CAT 1D: Sacred Space Formation

Jennifer Pantoja

Lecturer, CAT

Tuesday/Thursday 11:00 a.m.-12:20 p.m.

Why do certain locations hold more significance than others? How come people behave differently inside a synagogue, church, or mosque than at a sporting event? What is the difference between sacred and profane space? Are there specific criteria a location must meet in order to be considered sacred space? How does a patch of earth become a “magnet” of sacred revelation?

This course will explore the construction of sacred space in one city, Jerusalem, over three millennia, primarily as the symbolic focus of three faiths: Judaism, Christianity, and Islam. When was this location recognized as wholly different than the space around it? How did this city evolve into a place of pilgrimage for so many religious traditions?

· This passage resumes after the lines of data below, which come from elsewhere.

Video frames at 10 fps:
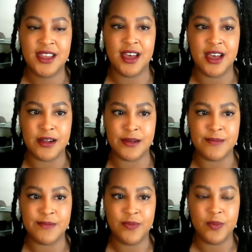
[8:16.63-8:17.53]

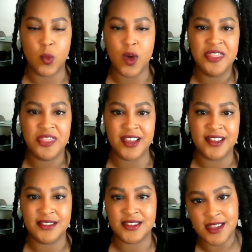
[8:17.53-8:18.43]
one
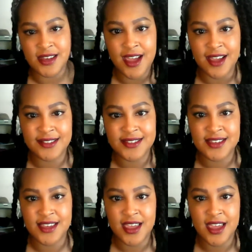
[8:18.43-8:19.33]
thing to the next.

Emphasis will be placed on the intersection of religion and culture as well as religion and interpretation. While exploring the city’s origins and cultural development, present-day news coverage associated with this particular sacred space will also be highlighted.

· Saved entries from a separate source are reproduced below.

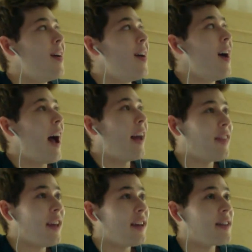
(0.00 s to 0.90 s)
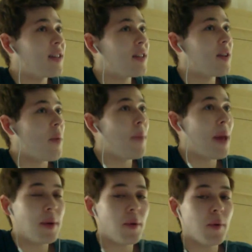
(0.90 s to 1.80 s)
I think
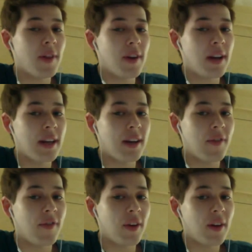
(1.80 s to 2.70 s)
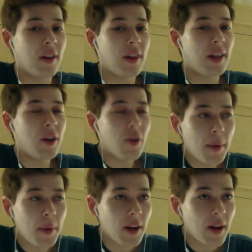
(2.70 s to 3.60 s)
maybe with Nick and Phil a little
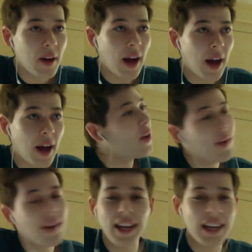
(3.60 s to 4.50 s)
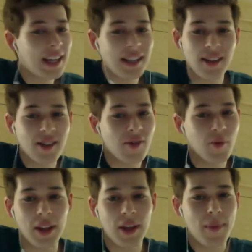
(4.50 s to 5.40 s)
bit. I think with Nikki, it doesn't
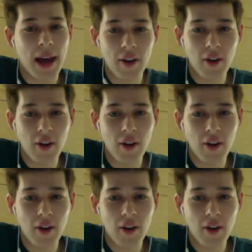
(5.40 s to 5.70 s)
really matter.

CAT 1E: Visual Experience: A User's Guide to the History of Art and Architecture

William Tronzo

Teaching Professor, Visual Arts

Tuesday/Thursday 12:30-1:50 p.m.

“It is seeing which establishes our place in the surrounding world; we explain that world with words, but words can never undo the fact that we are surrounded by it. The relation between what we see and what we know is never settled.” -John Berger, Ways of Seeing

Images are inescapable; some say that they are fundamental to the way in which our world is formed. We easily absorb images, but unlike words, we have not been schooled in a methodology that would allow us to approach them critically. This introductory writing and communication cours, sets out to teach students to approach visual texts with a critical eye. Its subject in a chronological sense is the western tradition in art and architecture from antiquity to the present, which will introduce students to the main periods and stylesAncient, Medieval, Renaissance, Baroque and Modern. In a conceptual sense, however, the course will provide a critical vocabulary for the analysis of visual experience and to familiarize students with major categories and forms of artistic achievement across the board.

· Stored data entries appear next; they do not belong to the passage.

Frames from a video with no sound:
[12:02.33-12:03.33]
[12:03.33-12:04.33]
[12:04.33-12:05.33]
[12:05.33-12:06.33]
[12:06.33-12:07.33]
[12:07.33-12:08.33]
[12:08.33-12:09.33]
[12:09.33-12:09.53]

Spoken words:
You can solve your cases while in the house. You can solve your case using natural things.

CAT 1F: From Hillbilly Music to Hip-Hop:  U.S. Culture and Popular Music

Joe Bigham

Lecturer, CAT

Tuesday/Thursday 3:30-4:50 p.m.

This course examines United States musical history as a lens into how we understand, interpret, and engage with our collective pasts. What have musicians, music critics, and fans said about the music they listen to, and by extension themselves and others? As the introduction to the CAT writing sequence, we will focus on the interpretation and understanding of past music and musical writing. Musical examples may include (but aren’t limited to) Appalachian folk music, 1940s jazz, 1980s heavy metal, and 1990s hip-hop. Our readings will range from fan-based writing to scholarly articles from musicology and ethnomusicology. We will hear and see how music shaped a sense of both individual and collective identity within US cultural movements. Writing in short blog posts and longer essay forms, we will develop the ability to summarize, write about, and engage with musical culture and history.